### INSTRUCTIONS TO FOLLOW
Please return every record exactly, with no pictures included.

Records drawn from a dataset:
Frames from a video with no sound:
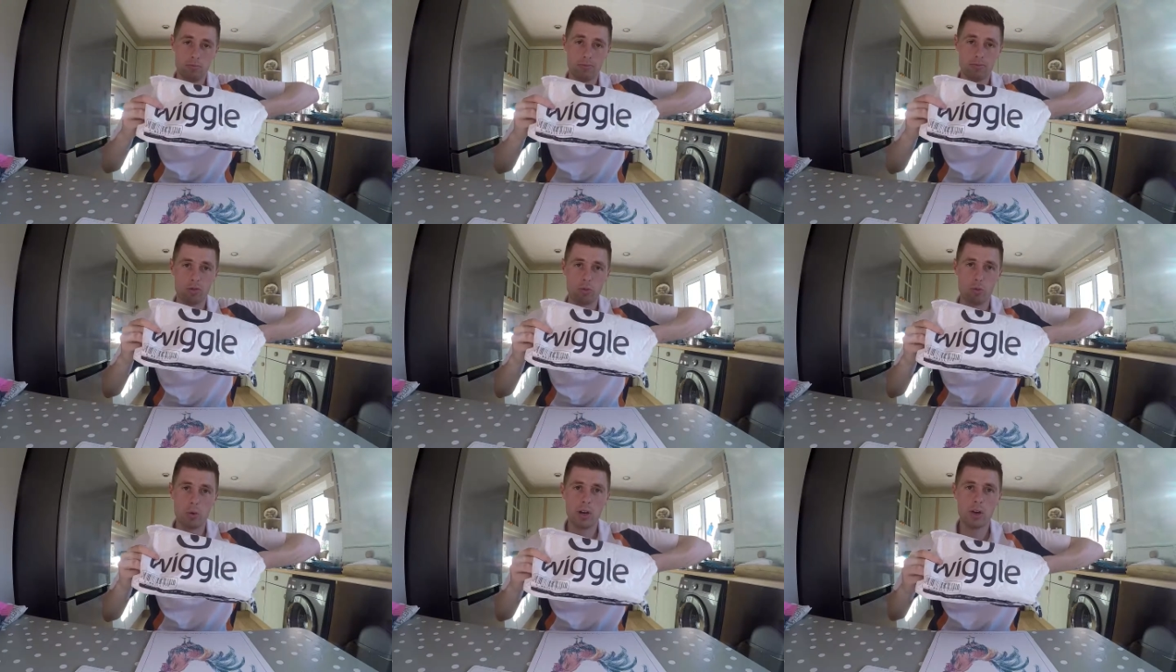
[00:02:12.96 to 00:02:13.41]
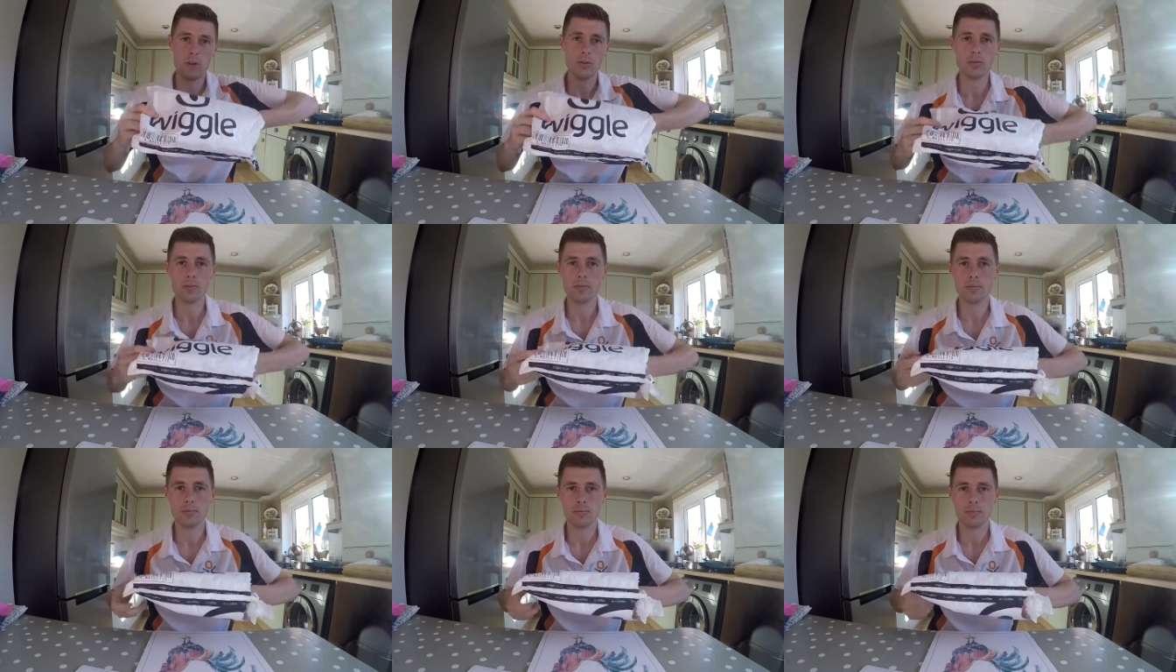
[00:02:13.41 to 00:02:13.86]
from Wiggle.
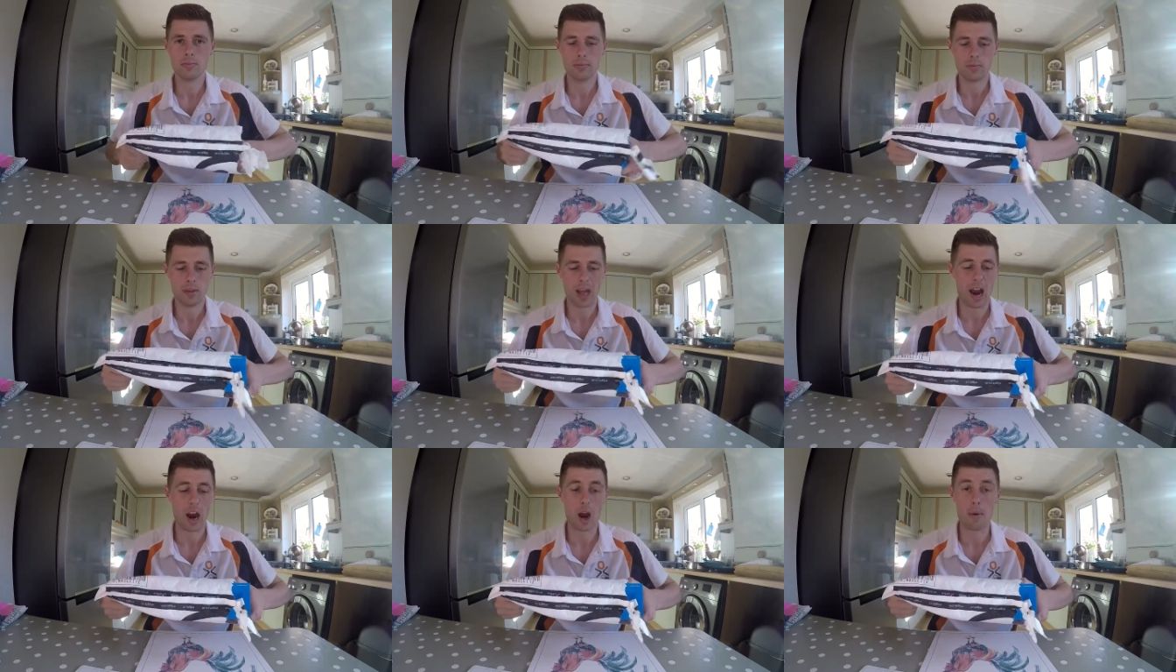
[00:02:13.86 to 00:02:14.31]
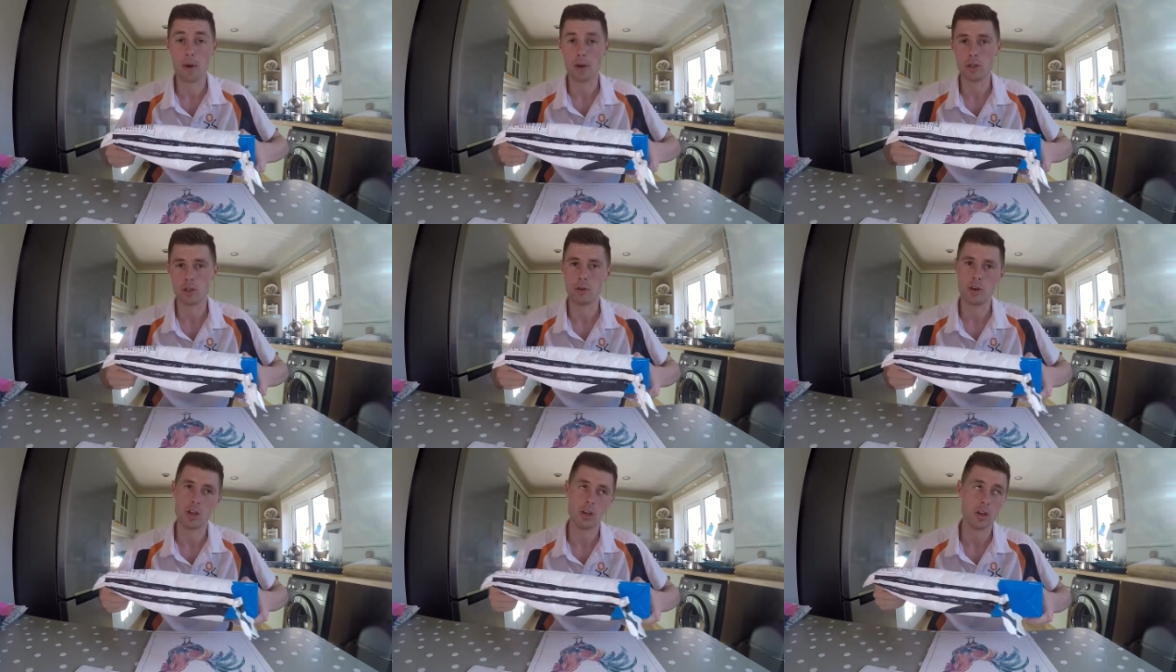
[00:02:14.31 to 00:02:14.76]
The
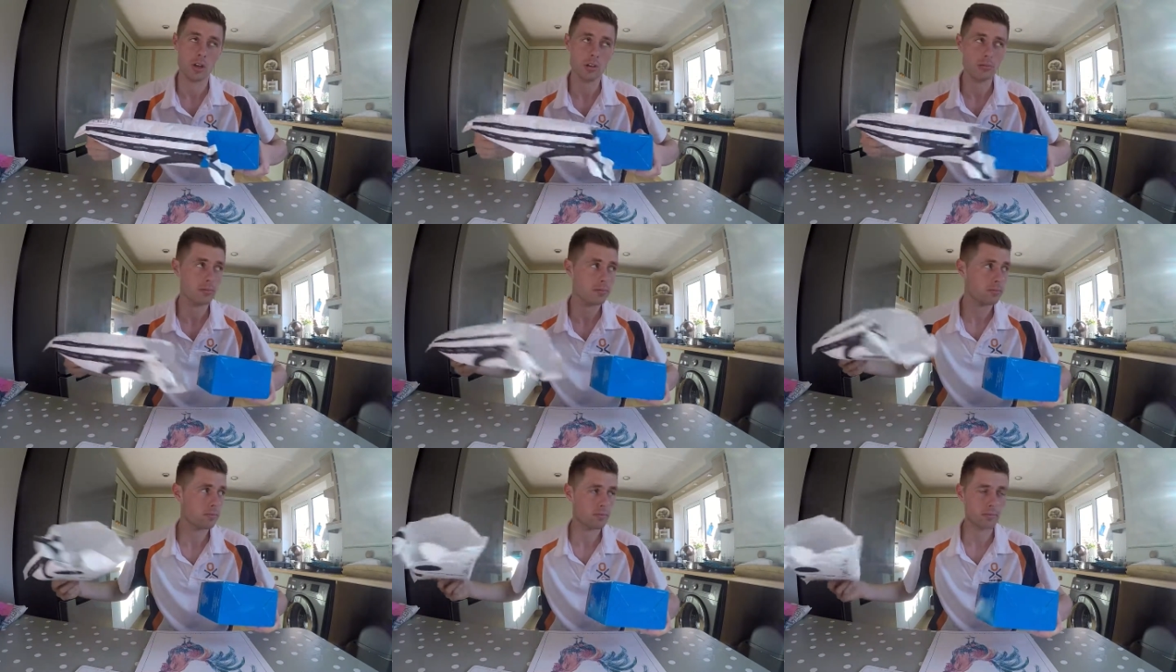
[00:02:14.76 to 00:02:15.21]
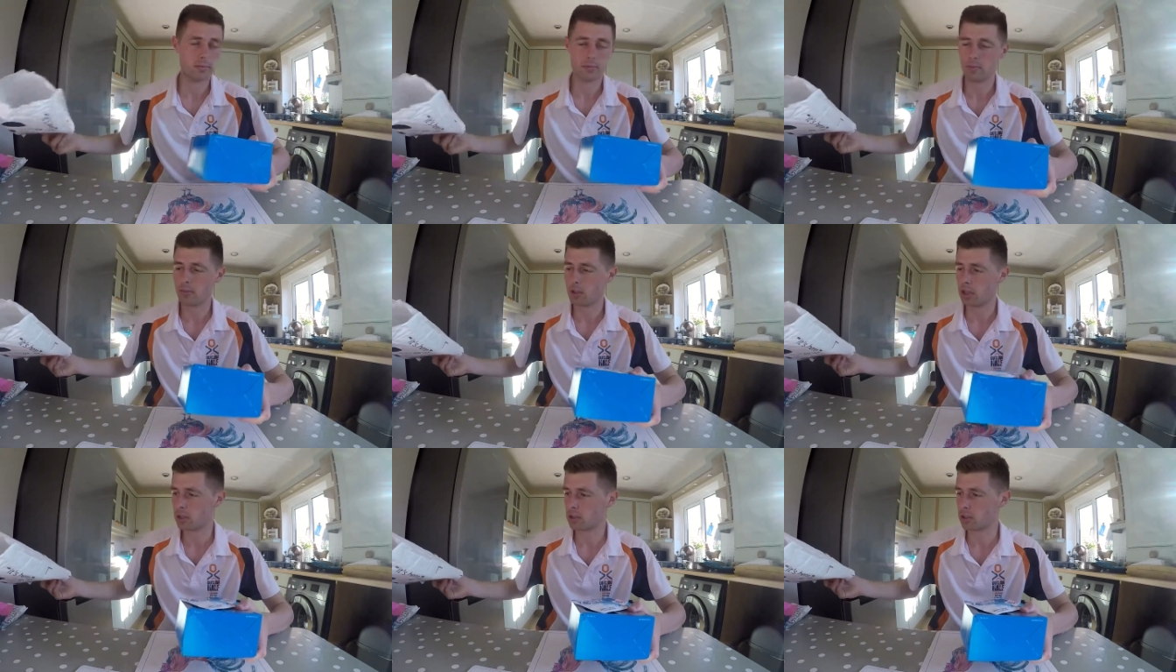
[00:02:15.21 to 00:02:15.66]
Haribo's already gone,
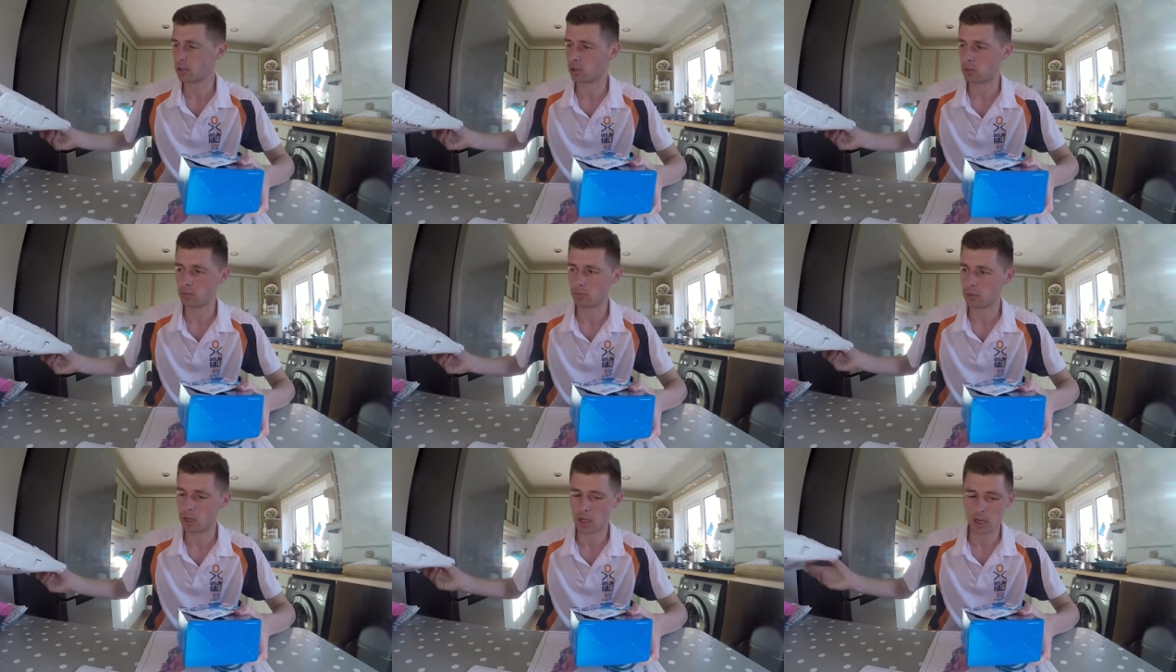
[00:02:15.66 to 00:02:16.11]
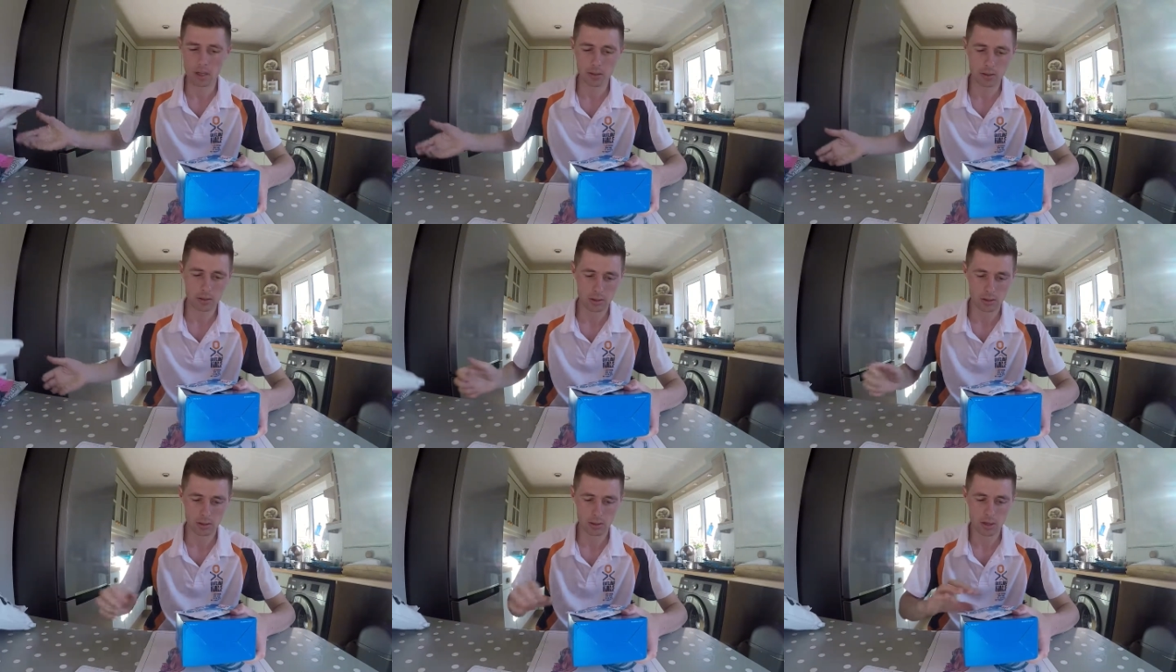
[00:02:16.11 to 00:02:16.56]
thanks to somebody
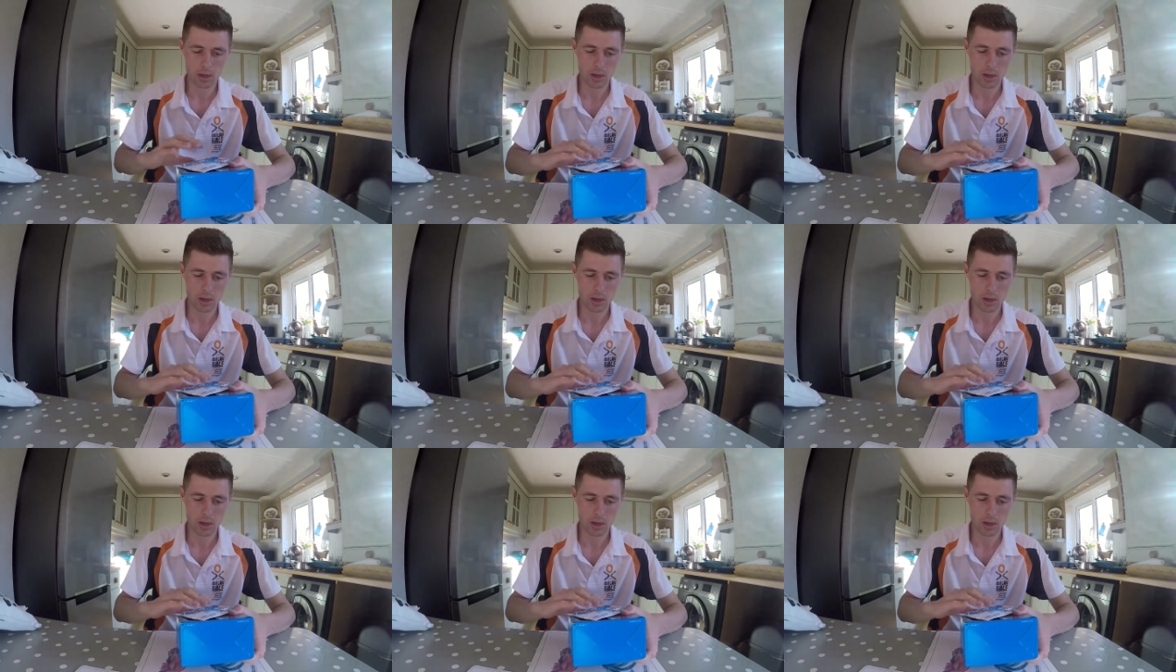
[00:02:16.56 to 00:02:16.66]
else.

### RESPONSE TO THE TASK
Frames from a video with no sound:
[00:02:12.96 to 00:02:13.41]
[00:02:13.41 to 00:02:13.86]
from Wiggle.
[00:02:13.86 to 00:02:14.31]
[00:02:14.31 to 00:02:14.76]
The
[00:02:14.76 to 00:02:15.21]
[00:02:15.21 to 00:02:15.66]
Haribo's already gone,
[00:02:15.66 to 00:02:16.11]
[00:02:16.11 to 00:02:16.56]
thanks to somebody
[00:02:16.56 to 00:02:16.66]
else.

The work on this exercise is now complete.